Give the data below again exactly as it stands. Omit the pictures.

(Material provided begins)

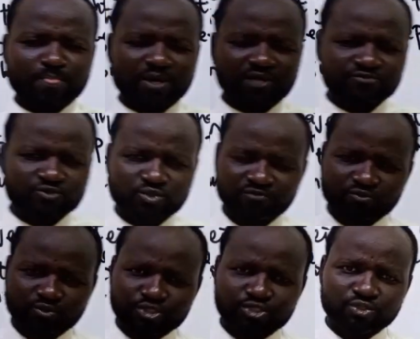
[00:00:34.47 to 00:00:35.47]
I've
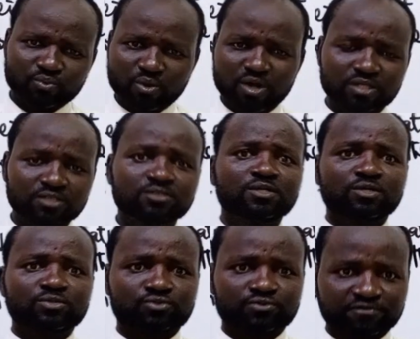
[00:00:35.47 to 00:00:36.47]
solved question 1
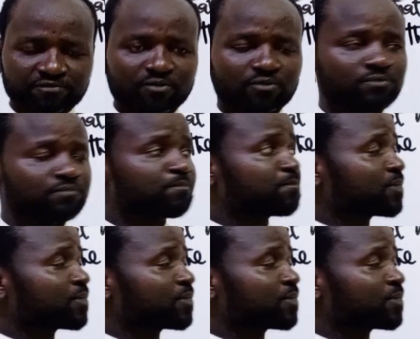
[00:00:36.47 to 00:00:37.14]
to 4.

(Material provided ends)

**Reply to the exercise:**
[00:00:34.47 to 00:00:35.47]
I've
[00:00:35.47 to 00:00:36.47]
solved question 1
[00:00:36.47 to 00:00:37.14]
to 4.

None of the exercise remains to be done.